### PROVIDED RECORDS
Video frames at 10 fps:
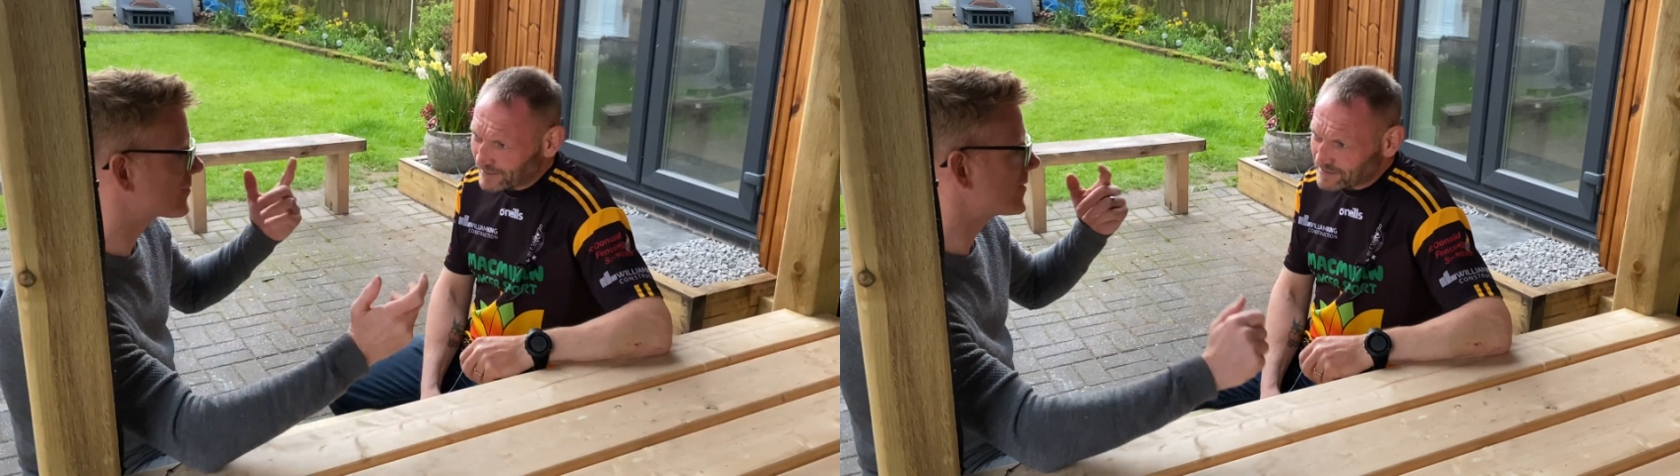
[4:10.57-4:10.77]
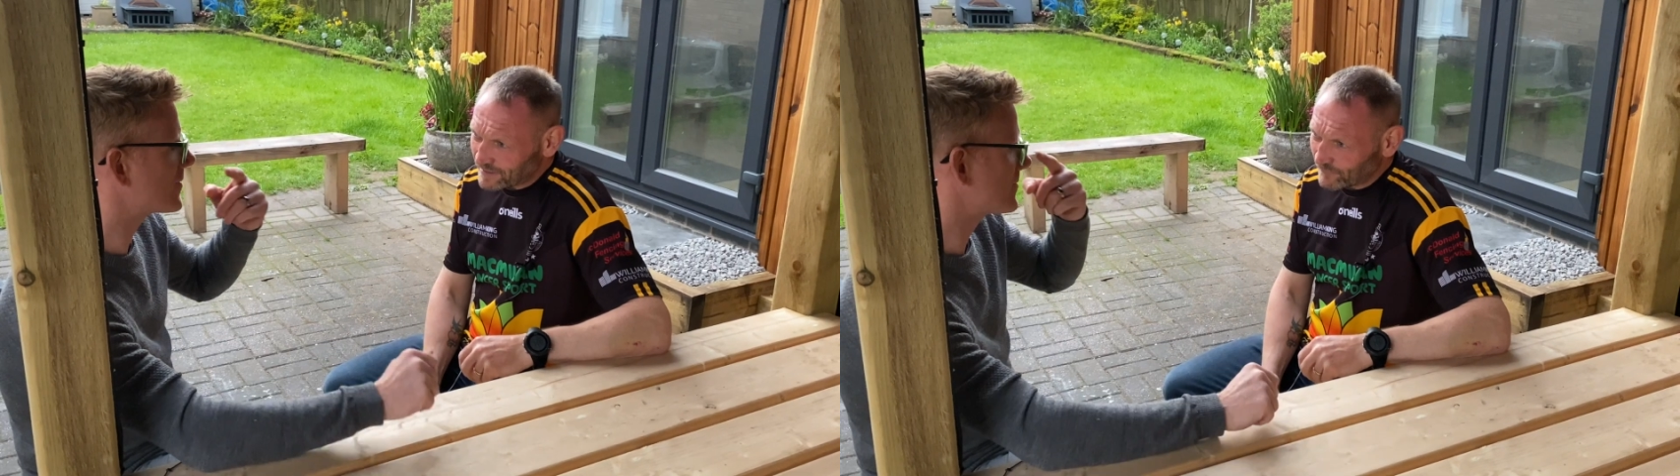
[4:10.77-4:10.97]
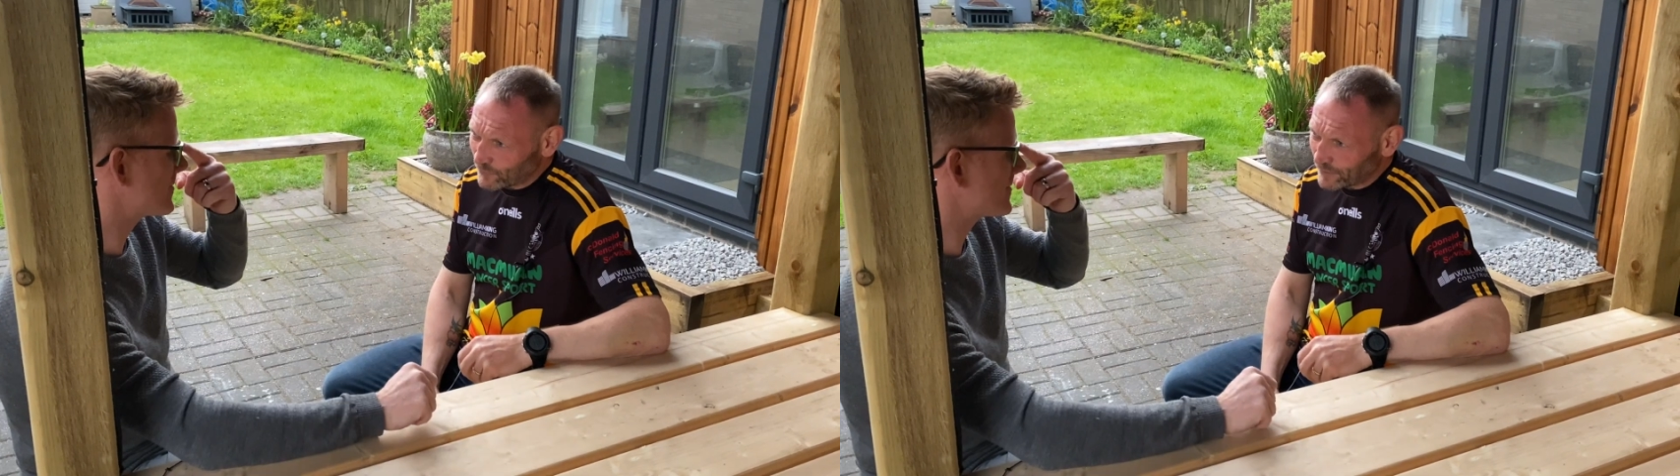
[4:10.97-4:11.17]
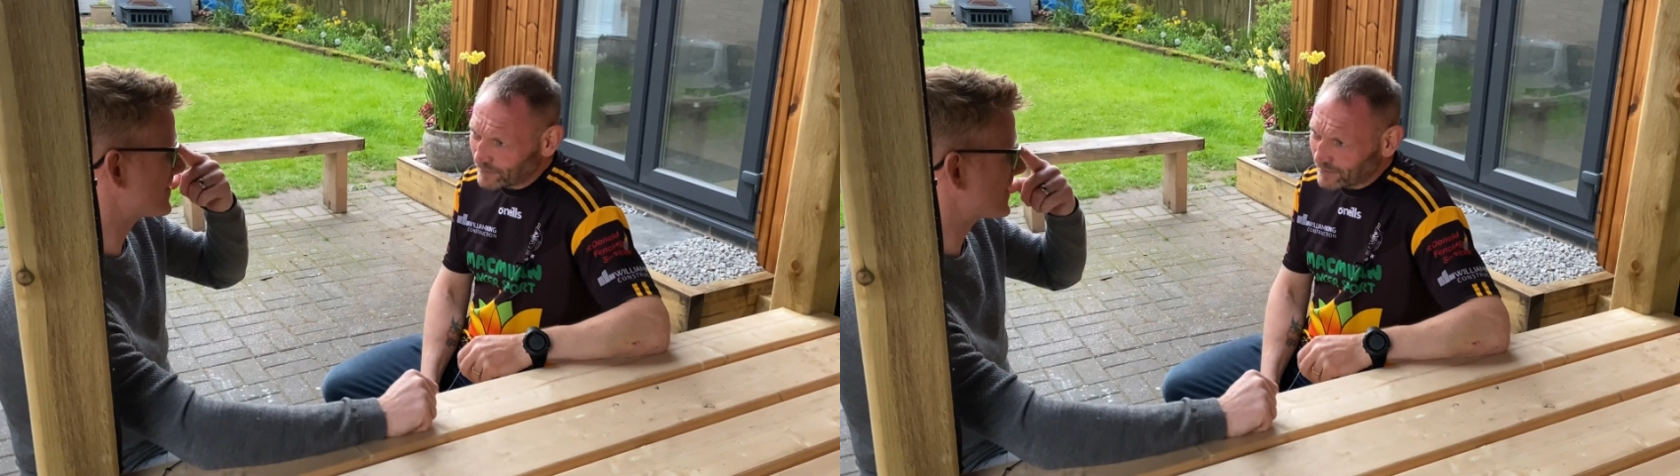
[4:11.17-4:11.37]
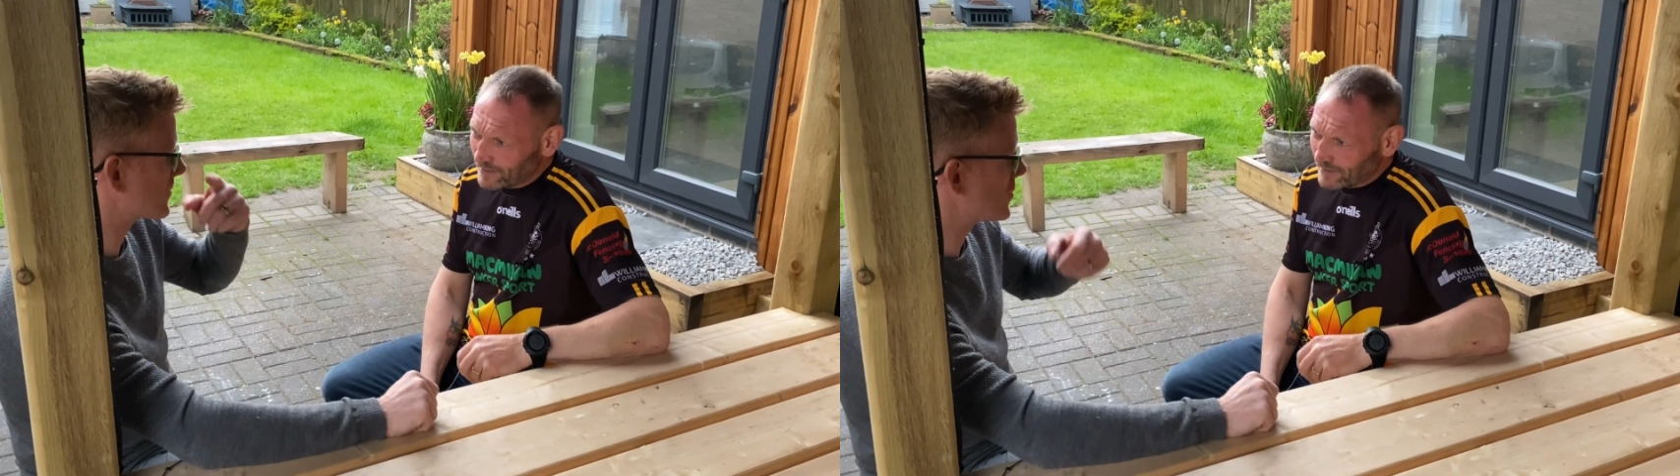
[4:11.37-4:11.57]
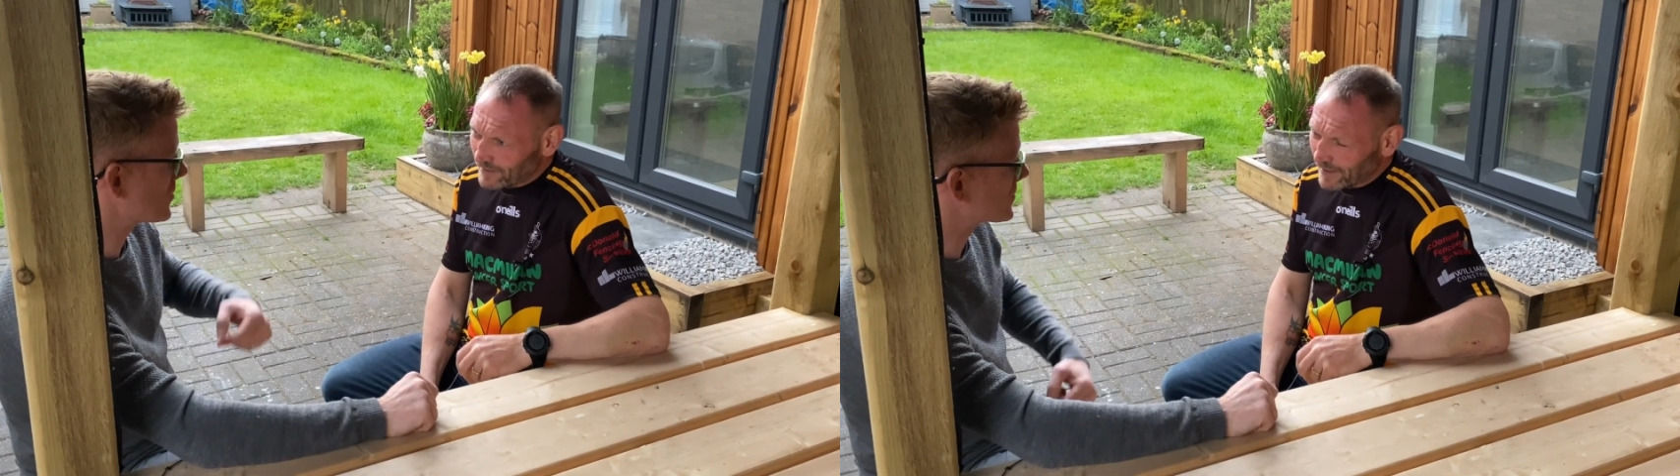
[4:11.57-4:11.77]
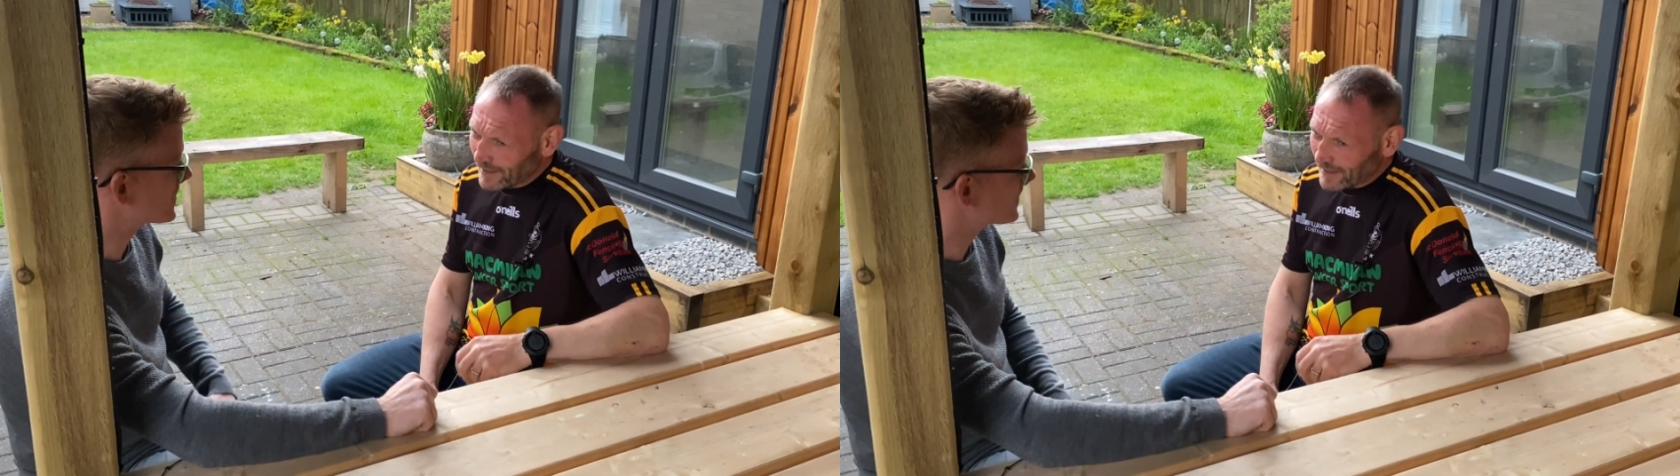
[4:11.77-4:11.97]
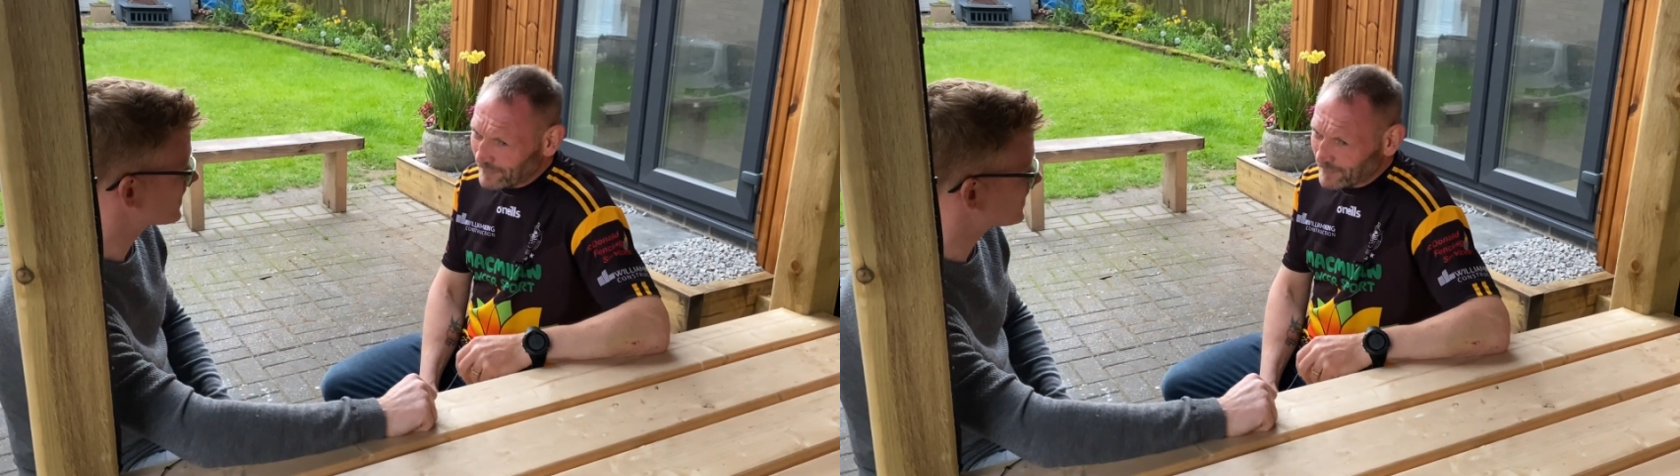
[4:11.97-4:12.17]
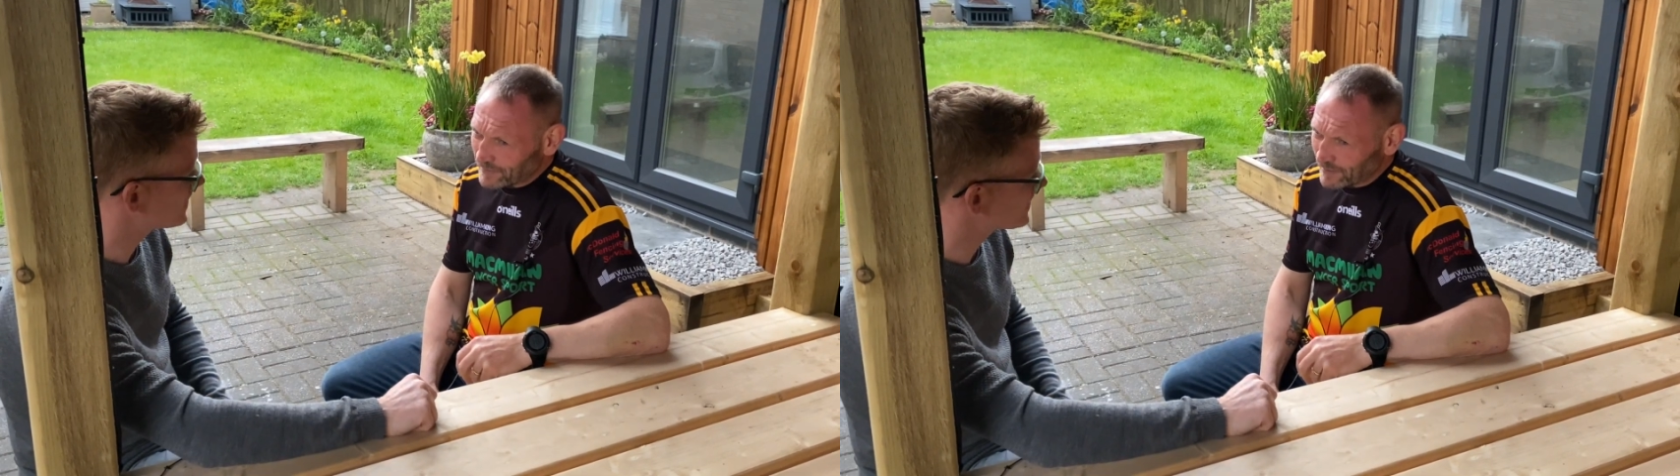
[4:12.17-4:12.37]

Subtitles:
days that I'm running. I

### WHAT IS NEEDED
Please leave out the pictures while you copy exactly the lines from the one containing "[4:10.57-4:10.77]" through the end of the records.

### YOUR SOLUTION
[4:10.57-4:10.77]
[4:10.77-4:10.97]
[4:10.97-4:11.17]
[4:11.17-4:11.37]
[4:11.37-4:11.57]
[4:11.57-4:11.77]
[4:11.77-4:11.97]
[4:11.97-4:12.17]
[4:12.17-4:12.37]

Subtitles:
days that I'm running. I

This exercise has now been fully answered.